Pour être très clair, je précise ici que ma commune, Le Bourget, est au-dessus du seuil de 25 % et que la communauté d’agglomération de l’aéroport du Bourget, que je préside, est au-dessus des 37 %. Au sein de celle-ci, la commune de Dugny, que Philippe Dallier connaît bien, compte 70 % de logements sociaux. Cela montre bien qu’il faudrait une analyse plus fine et partenariale des situations locales. Bref, il conviendrait de commencer par s’appuyer sur les PLH existants.
Contrairement à ce qu’il en est dans d’autres territoires, chez nous, la mixité, cela consiste aussi et surtout à éviter que les classes moyennes et supérieures ne fuient. C’est le cas dans de nombreuses communes du département et il faut veiller à retrouver cet équilibre, qui est en péril. C’est la condition pour que les populations éligibles au logement social vivent bien et que l’équilibre social global soit préservé.
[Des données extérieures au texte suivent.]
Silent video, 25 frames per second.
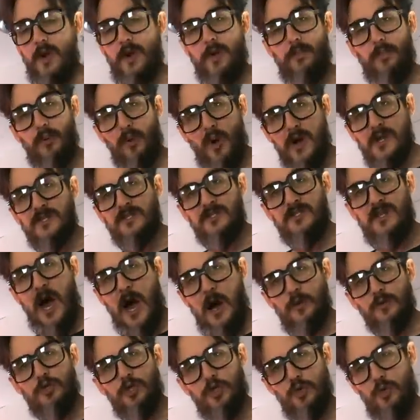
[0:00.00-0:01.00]
want to press
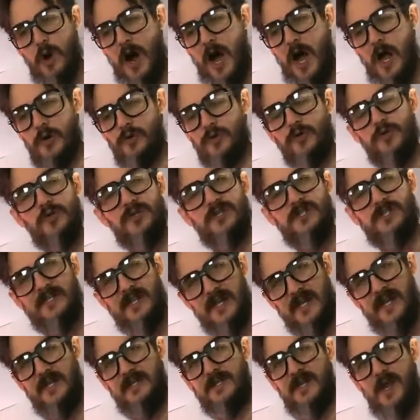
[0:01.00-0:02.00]
down too hard on the
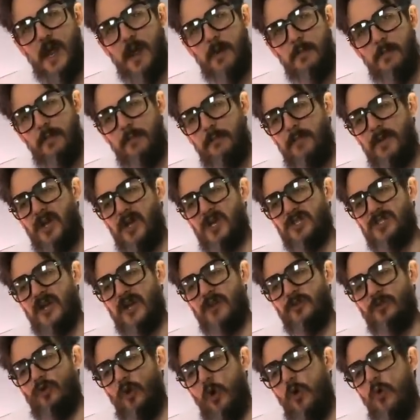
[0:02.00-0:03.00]
sticky tape because
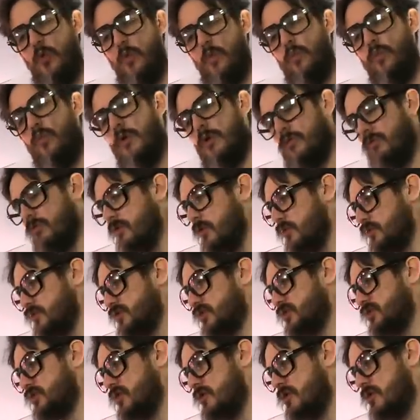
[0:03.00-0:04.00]
I don't want
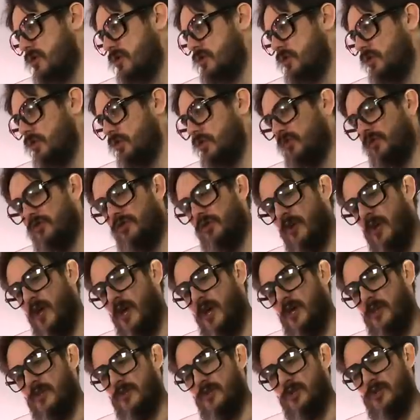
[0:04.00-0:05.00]
those circles,
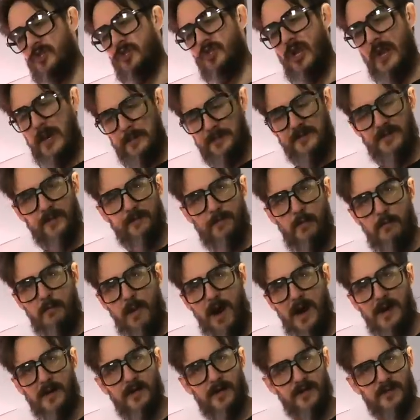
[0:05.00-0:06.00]
the shapes of the
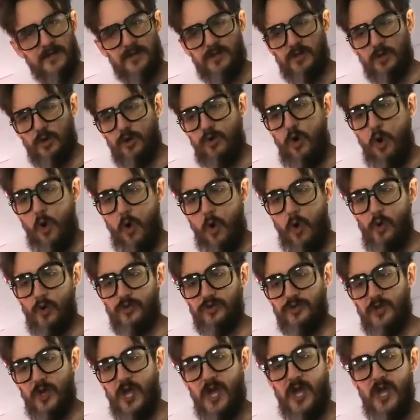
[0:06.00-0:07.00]
magnets, to
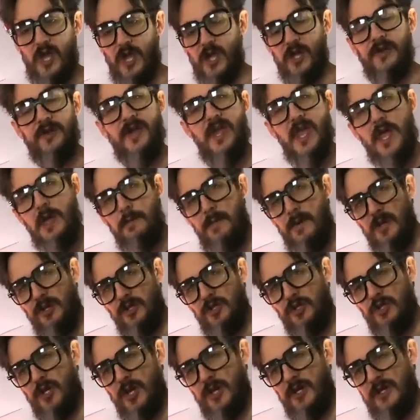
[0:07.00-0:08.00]
cause an
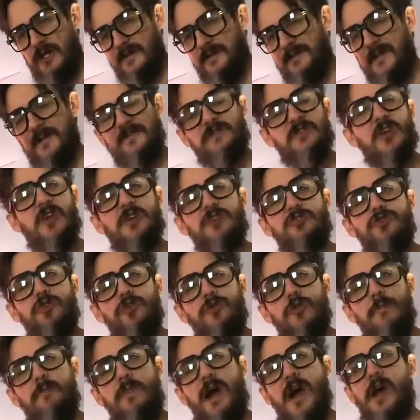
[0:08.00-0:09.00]
image, an indentation
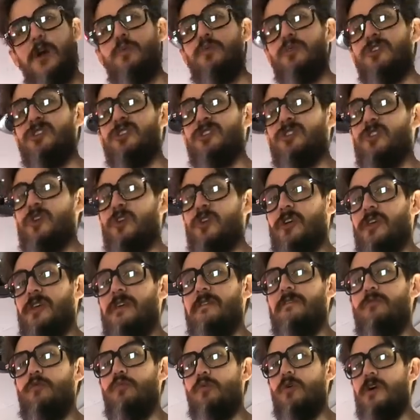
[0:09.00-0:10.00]
on the back, which is going to
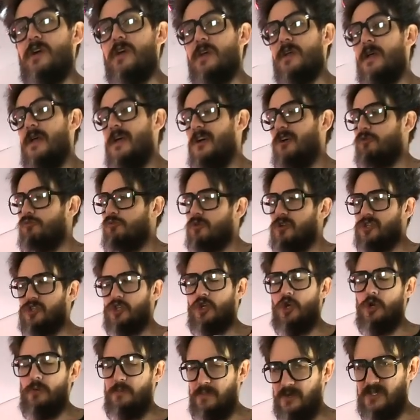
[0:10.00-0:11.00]
give away,
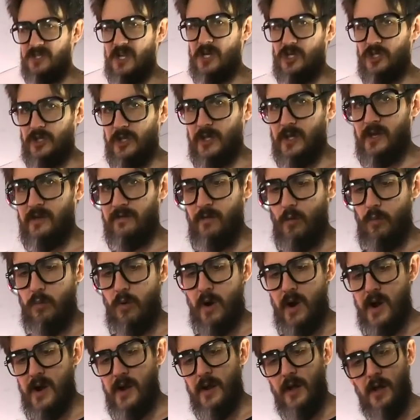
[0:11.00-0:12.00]
which could potentially give
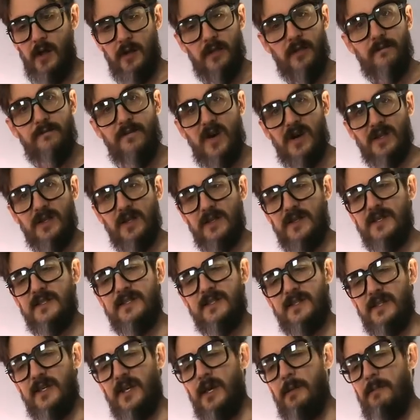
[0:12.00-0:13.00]
away the fact that
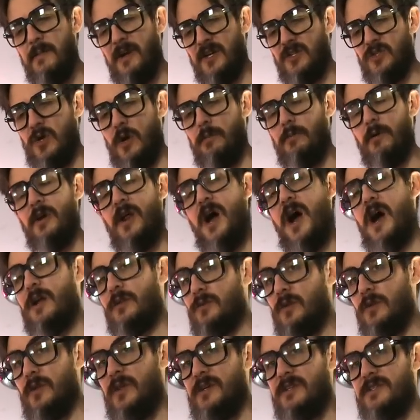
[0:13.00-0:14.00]
this is a gimmick. So I'm going to
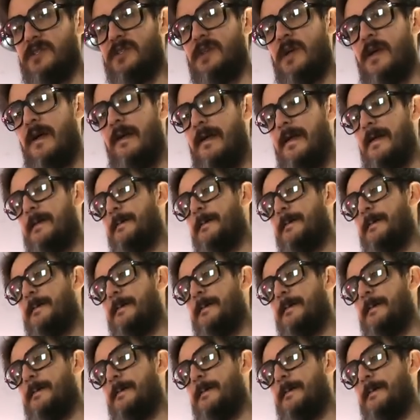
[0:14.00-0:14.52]
handle this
Cet équilibre et cette mixité sociale doivent être recherchés plus globalement à l’échelle de l’Île-de-France. En tant qu’élue francilienne, madame la ministre, vous le savez bien : un effort de rééquilibrage doit être fait. C’est d’ailleurs l’un des défis du Grand Paris, dossier dont vous avez également la charge.
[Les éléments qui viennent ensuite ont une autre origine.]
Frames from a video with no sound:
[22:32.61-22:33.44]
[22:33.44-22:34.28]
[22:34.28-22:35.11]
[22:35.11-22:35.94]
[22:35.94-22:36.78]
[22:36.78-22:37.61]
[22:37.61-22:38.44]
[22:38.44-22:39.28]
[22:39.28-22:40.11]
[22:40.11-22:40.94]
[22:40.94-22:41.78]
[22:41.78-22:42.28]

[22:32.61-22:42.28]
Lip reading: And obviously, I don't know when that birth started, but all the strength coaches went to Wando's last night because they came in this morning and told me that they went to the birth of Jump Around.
Madame la ministre, l’urbanisme et le logement sont le fruit d’une vision d’ensemble. Il s’agit de construire des projets de territoires qui mêlent services, emplois, équipements. Il ne s’agit pas uniquement de se référer à un taux. Il faut faire émerger une vision d’avenir pour des territoires qui, trop souvent, souffrent de cette absence de vision.
En conclusion, je vous invite à considérer avec intérêt et sagesse les amendements qui ont pour objet de porter le raisonnement à l’échelle des agglomérations et ceux qui visent à prendre en compte des critères sociaux pour déterminer l’application du taux de 25 % de logements sociaux. Ce serait un moindre mal par rapport à la vision trop générale et un brin mécaniste de votre projet de loi.